- **Work item**
Copy each entry below exactly. No images.

================

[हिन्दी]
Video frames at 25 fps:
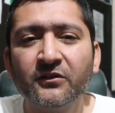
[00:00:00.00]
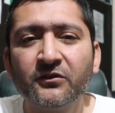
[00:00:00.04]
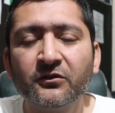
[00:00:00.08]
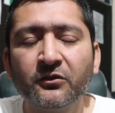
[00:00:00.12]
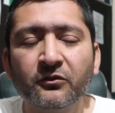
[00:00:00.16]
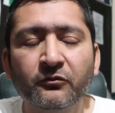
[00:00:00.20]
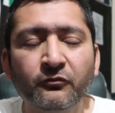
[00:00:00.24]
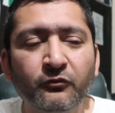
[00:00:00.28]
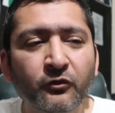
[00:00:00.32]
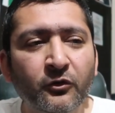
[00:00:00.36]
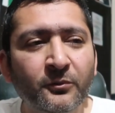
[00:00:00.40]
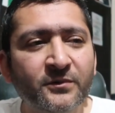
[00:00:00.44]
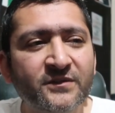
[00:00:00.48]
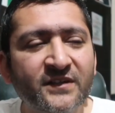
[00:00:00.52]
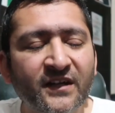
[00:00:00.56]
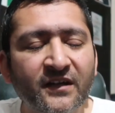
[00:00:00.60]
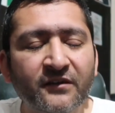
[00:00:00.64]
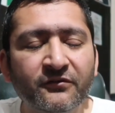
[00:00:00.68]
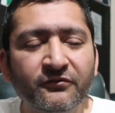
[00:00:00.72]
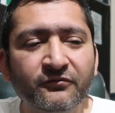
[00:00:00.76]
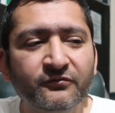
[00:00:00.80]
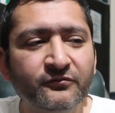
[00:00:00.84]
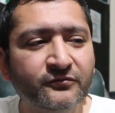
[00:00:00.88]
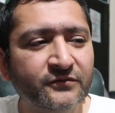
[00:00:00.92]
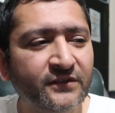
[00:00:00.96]
तो वो बेचारे
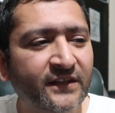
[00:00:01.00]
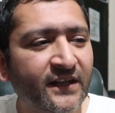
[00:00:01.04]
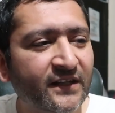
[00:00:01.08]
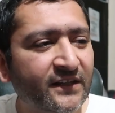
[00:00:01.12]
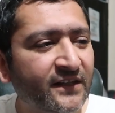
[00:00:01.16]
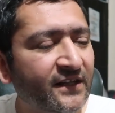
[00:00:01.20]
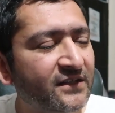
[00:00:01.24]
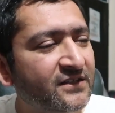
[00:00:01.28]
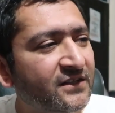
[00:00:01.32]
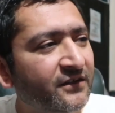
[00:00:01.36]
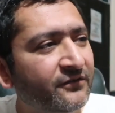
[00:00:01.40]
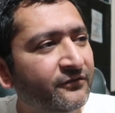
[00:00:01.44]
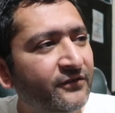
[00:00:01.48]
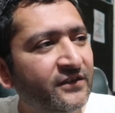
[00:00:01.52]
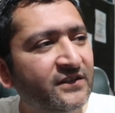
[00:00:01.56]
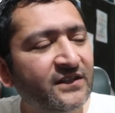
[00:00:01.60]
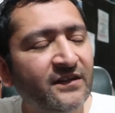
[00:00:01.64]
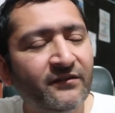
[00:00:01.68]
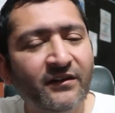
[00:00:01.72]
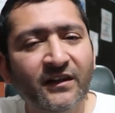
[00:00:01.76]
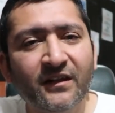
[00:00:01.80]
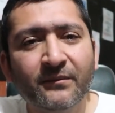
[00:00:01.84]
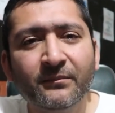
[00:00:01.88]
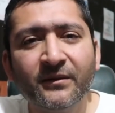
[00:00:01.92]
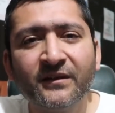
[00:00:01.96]
देखते हैं अच्छा वीज़े
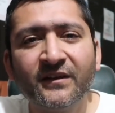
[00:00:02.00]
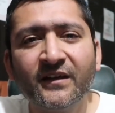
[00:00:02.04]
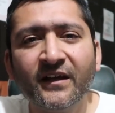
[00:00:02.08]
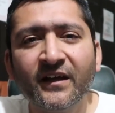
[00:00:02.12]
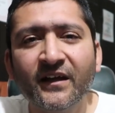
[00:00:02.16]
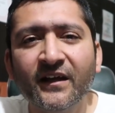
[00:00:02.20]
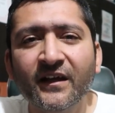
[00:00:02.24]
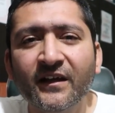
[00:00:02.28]
वाला बंदा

================

- **Response area**
[हिन्दी]
Video frames at 25 fps:
[00:00:00.00]
[00:00:00.04]
[00:00:00.08]
[00:00:00.12]
[00:00:00.16]
[00:00:00.20]
[00:00:00.24]
[00:00:00.28]
[00:00:00.32]
[00:00:00.36]
[00:00:00.40]
[00:00:00.44]
[00:00:00.48]
[00:00:00.52]
[00:00:00.56]
[00:00:00.60]
[00:00:00.64]
[00:00:00.68]
[00:00:00.72]
[00:00:00.76]
[00:00:00.80]
[00:00:00.84]
[00:00:00.88]
[00:00:00.92]
[00:00:00.96]
तो वो बेचारे
[00:00:01.00]
[00:00:01.04]
[00:00:01.08]
[00:00:01.12]
[00:00:01.16]
[00:00:01.20]
[00:00:01.24]
[00:00:01.28]
[00:00:01.32]
[00:00:01.36]
[00:00:01.40]
[00:00:01.44]
[00:00:01.48]
[00:00:01.52]
[00:00:01.56]
[00:00:01.60]
[00:00:01.64]
[00:00:01.68]
[00:00:01.72]
[00:00:01.76]
[00:00:01.80]
[00:00:01.84]
[00:00:01.88]
[00:00:01.92]
[00:00:01.96]
देखते हैं अच्छा वीज़े
[00:00:02.00]
[00:00:02.04]
[00:00:02.08]
[00:00:02.12]
[00:00:02.16]
[00:00:02.20]
[00:00:02.24]
[00:00:02.28]
वाला बंदा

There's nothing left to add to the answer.